- O 19º Batalhão da Polícia Militar do Distrito Federal informou ao ministro Alexandre de Moraes que a medicação de Jair Bolsonaro é distribuída pela Seção de Cadastro com o auxílio eventual de custodiado do regime semiaberto, como forma de remição de pena, sob supervisão do efetivo policial.
- A distribuição ocorre de forma padronizada, abrange todos os custodiados do Núcleo e é realizada pela unidade de forma controlada.
- A Gazeta do Povo questionou a PMDF sobre a identidade do preso auxiliar e a defesa de Bolsonaro, mas não houve resposta até o momento.

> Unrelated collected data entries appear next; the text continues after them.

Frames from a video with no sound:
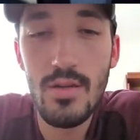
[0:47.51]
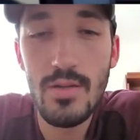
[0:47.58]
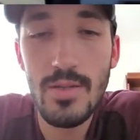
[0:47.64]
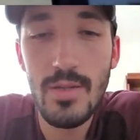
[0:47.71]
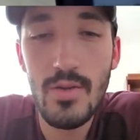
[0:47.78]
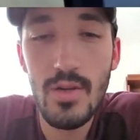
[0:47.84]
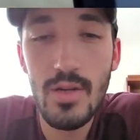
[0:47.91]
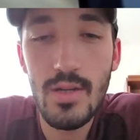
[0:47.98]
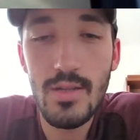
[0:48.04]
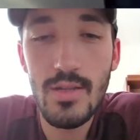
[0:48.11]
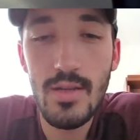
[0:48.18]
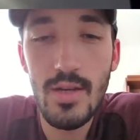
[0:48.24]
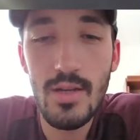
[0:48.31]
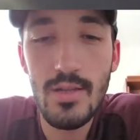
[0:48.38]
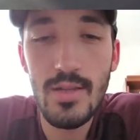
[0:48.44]

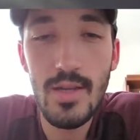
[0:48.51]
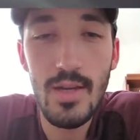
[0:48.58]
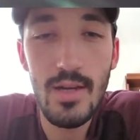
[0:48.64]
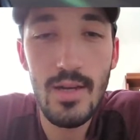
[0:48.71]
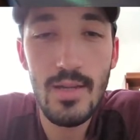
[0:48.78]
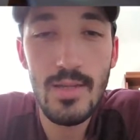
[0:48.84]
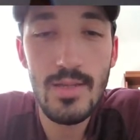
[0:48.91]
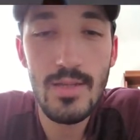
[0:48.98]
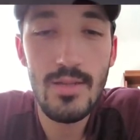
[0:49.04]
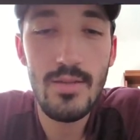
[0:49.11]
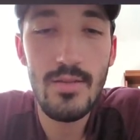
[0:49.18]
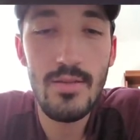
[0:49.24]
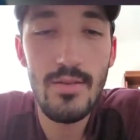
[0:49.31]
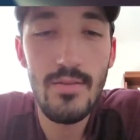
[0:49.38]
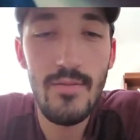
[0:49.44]
striked at the ass
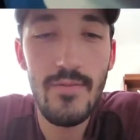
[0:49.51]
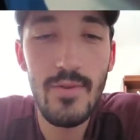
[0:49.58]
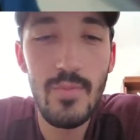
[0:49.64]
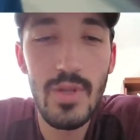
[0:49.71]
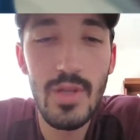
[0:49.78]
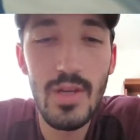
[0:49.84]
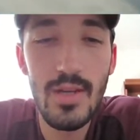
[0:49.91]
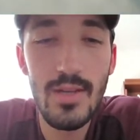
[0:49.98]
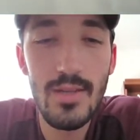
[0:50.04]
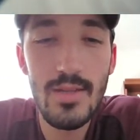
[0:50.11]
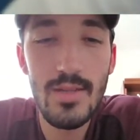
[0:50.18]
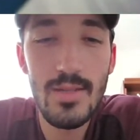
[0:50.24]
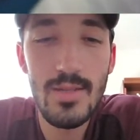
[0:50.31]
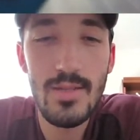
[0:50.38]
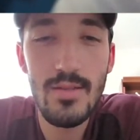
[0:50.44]
for playing
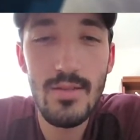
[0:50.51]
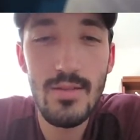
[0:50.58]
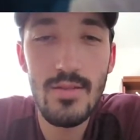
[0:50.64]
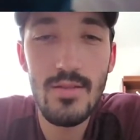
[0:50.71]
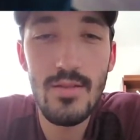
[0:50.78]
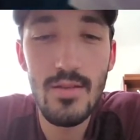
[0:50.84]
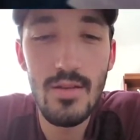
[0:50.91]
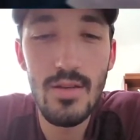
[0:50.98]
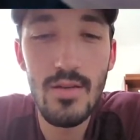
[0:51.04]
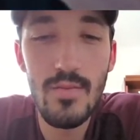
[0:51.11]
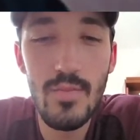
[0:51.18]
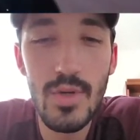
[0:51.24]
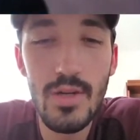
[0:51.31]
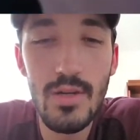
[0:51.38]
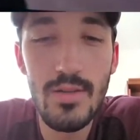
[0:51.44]
this,
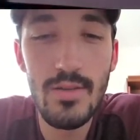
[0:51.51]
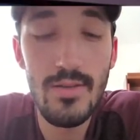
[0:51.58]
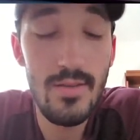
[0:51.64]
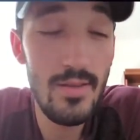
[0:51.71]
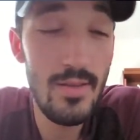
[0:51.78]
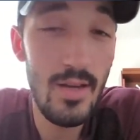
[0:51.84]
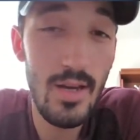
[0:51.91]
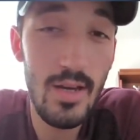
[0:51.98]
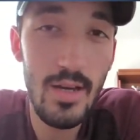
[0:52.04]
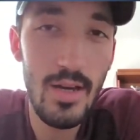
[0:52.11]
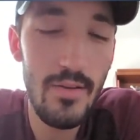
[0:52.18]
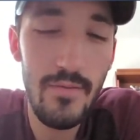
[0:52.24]
but I don't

- A PMDF também encaminhou o pedido para que as visitas a Bolsonaro ocorram aos sábados (em vez de quartas e quintas), que ele possa caminhar em um campo de futebol nos fundos da penitenciária e participe das atividades religiosas com outros detentos.
- Bolsonaro tem 70 anos, foi condenado a 27 anos e três meses de prisão, e a pena pode cair para dois anos e quatro meses se o Congresso derrubar o veto do presidente Lula ao projeto de dosimetria.
O 19º Batalhão da Polícia Militar do Distrito Federal (PMDF) informou ao ministro Alexandre de Moraes, do STF, que a distribuição de medicamentos ao ex-presidente Jair Bolsonaro envolve a participação de um custodiado em regime semiaberto. A orientação é de que a atividade seja realizada sob supervisão policial.
Segundo o ofício, o custodiado atua como auxílio eventual na Seção de Cadastro da unidade, com a finalidade de remição de pena. A PMDF afirma que a distribuição segue padrão controlado e alcança todos os detentos do Núcleo.
O documento foi encaminhado ao STF na quarta-feira (28). A Gazeta do Povo contactou a PMDF para confirmar o nome do preso e a defesa de Bolsonaro, mas ainda não houve retorno.
A PMDF também solicitou que as visitas a Bolsonaro ocorram aos sábados, ajustando as regras atuais, que preveem visitas às quartas e quintas-feiras. O pedido inclui permitir que Bolsonaro caminhe em um campo nos fundos da penitenciária.
Outra solicitação do ofício trata da participação de Bolsonaro em atividades religiosas com outros detentos e da autorização para atividades físicas, incluindo caminhadas no entorno da unidade.
Bolsonaro, de 70 anos, cumpre pena de 27 anos e 3 meses. A definição de eventual redução depende de eventual aprovação do Congresso sobre o projeto de dosimetria, que pode reduzir a pena para cerca de dois anos e quatro meses.
A saúde do ex-presidente ganhou atenção após uma queda na área da Superintendência da Polícia Federal em Brasília, que levou ao encaminhamento ao DF Star e a posterior determinação de Moraes para transferência para a unidade “Papudinha”.